Idiomatic and efficient way to add two ranges element-wise

Question

Is there any efficient and idiomatic way to perform the following operation?

std::vector<int> a = { 1, 2, 3, 4 };
std::vector<int> b = { 5, 6, 7, 8 };

for (std::size_t i = 0 ; i < a.size() ; ++i)
{
    a[i] += b[i];
}

I am trying to avoid the brackets/index notation and only use iterators in order for the operation to work with any container with forward iterators.
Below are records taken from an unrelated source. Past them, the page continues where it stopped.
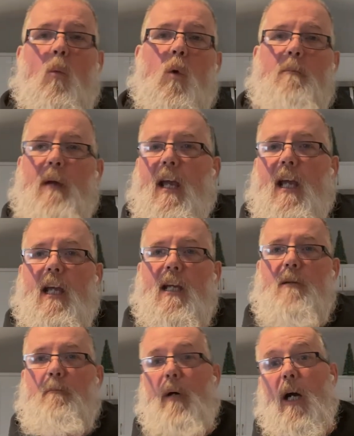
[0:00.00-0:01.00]
we're
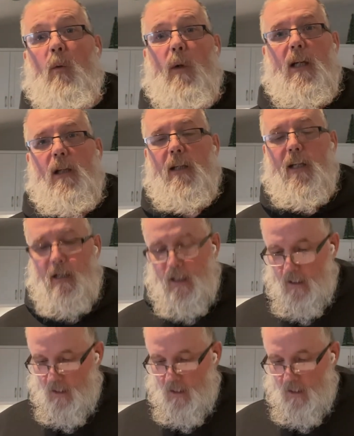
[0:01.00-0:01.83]
paid bi-weekly.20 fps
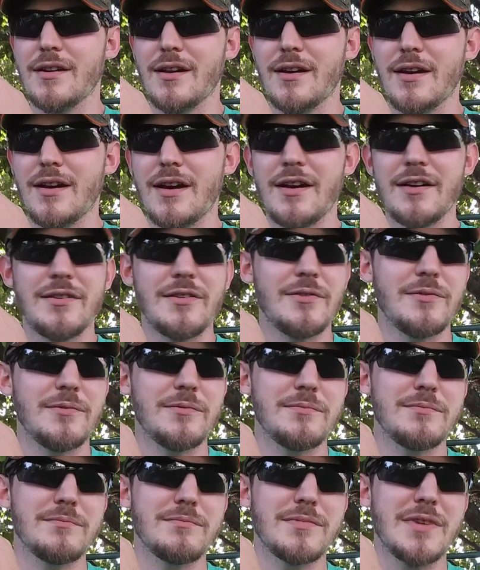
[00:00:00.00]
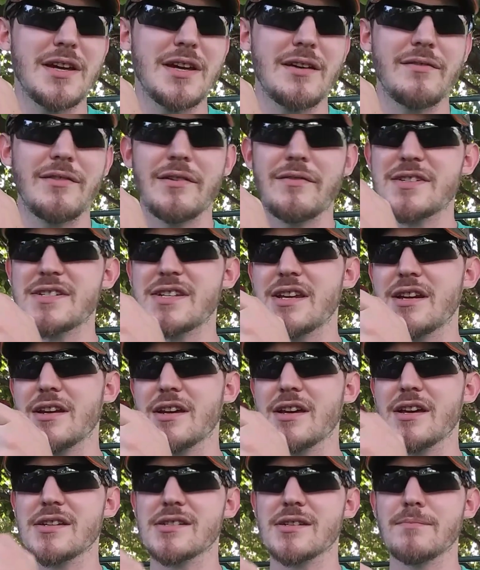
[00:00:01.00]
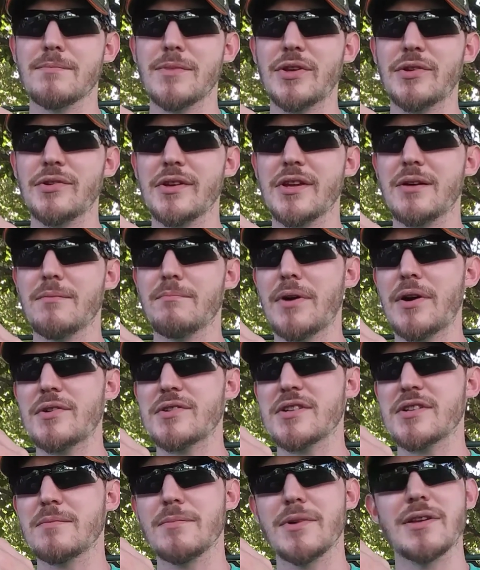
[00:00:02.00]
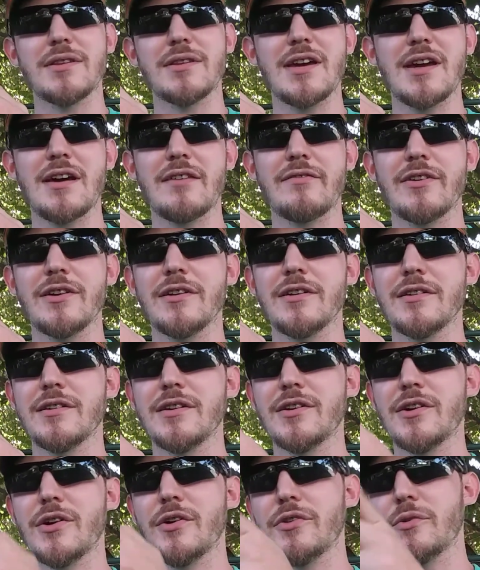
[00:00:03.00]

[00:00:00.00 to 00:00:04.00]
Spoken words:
I don't think I've ever seen a custom built in person, but they have a, you know, theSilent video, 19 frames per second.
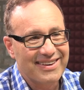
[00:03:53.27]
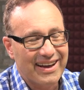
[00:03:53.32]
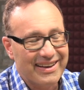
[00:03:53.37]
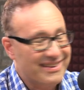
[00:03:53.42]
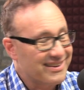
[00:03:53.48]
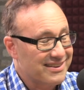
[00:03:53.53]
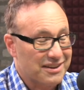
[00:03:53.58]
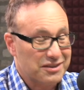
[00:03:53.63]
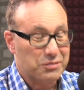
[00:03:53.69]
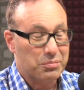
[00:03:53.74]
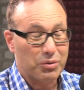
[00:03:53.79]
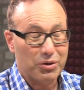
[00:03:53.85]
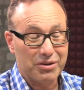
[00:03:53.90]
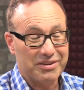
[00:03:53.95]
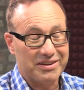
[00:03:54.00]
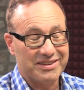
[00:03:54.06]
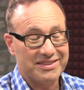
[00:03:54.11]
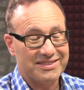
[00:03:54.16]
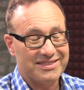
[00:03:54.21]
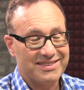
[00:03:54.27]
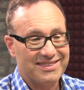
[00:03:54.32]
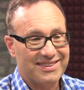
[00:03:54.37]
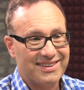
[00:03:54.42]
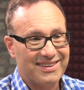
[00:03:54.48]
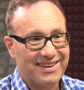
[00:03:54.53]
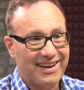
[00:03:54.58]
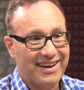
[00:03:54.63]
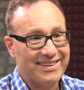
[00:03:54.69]
I think that's brilliant.
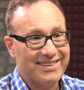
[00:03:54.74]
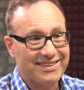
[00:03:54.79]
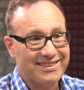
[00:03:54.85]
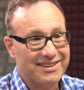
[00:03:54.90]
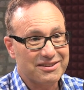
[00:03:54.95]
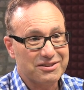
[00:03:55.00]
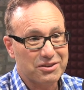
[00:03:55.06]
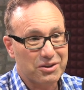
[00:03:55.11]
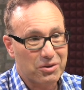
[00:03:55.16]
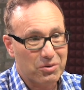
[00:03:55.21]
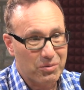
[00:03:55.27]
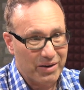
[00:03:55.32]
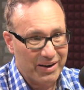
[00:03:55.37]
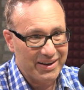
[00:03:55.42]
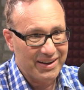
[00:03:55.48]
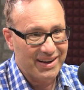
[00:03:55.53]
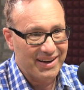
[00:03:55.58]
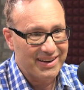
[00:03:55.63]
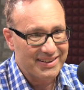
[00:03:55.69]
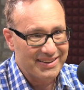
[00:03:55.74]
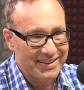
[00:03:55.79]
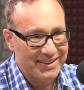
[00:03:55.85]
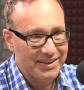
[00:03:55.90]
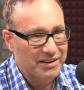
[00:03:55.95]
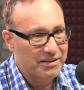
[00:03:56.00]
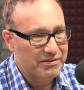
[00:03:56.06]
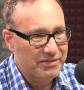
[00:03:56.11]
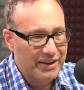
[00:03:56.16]
I think that's a great
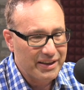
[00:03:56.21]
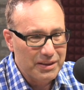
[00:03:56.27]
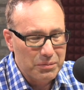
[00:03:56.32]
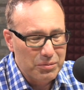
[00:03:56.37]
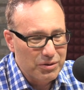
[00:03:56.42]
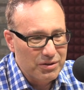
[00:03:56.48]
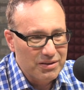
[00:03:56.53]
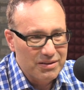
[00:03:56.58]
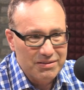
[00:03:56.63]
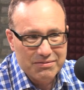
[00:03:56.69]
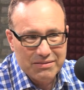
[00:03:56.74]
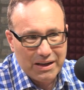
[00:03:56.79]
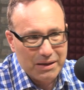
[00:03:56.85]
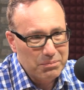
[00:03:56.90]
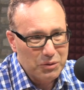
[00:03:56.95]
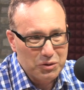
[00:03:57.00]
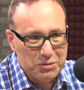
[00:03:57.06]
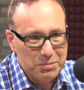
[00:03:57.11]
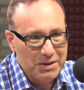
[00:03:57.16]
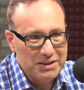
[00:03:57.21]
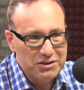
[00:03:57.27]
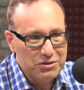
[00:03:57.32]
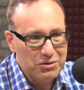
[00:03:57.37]
idea. Available at most petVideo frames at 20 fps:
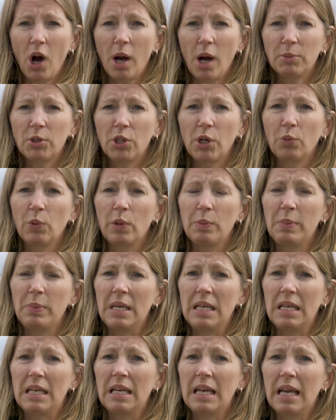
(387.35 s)
option would
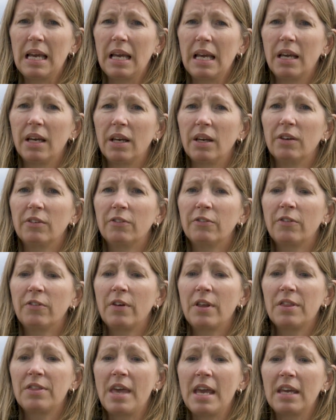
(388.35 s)
be if
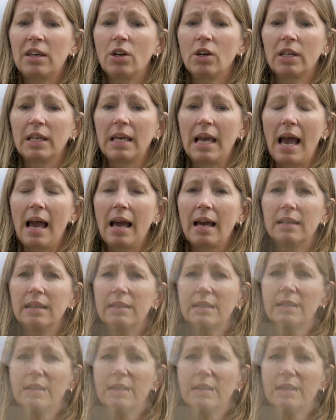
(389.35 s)
they could get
I thought of the following solution:

std::vector<int> a = { 1, 2, 3, 4 };
std::vector<int> b = { 5, 6, 7, 8 };

std::transform(a.begin(), a.end(),
               b.begin(),
               a.begin(),
               std::plus<int>());

However, there is the redundancy of a.begin() and I only get to use + and not +=. Is there some algorithm in the standard library that would allow me to use iterators without having any redundancy or do I have to write the full loops by hand?

Answer 1

Perhaps something that was intended to become idiomatic, but never quite did:

std::valarray<int> a = { 1, 2, 3, 4 };
std::valarray<int> b = { 5, 6, 7, 8 };

Now you can do these

std::valarray<int> c = a + b; //apply '+' element-wise; store result in c

a += b;  //apply '+=' element-wise 

See the documentation of std::valarray for more details.

Answer 2

What's wrong with the redundancy of a.begin()?

If you're not happy with it, just invent your own algorithm: transform_inplace

template <class InputIterator, class OutputIterator, class BinaryOperator>
OutputIterator transform_inplace (InputIterator first,
                                  InputIterator last,
                                  OutputIterator result,
                                  BinaryOperator op)
{
  while (first != last) {
    *result = op(*result, *first);
    ++result; 
    ++first;
  }
  return result;
}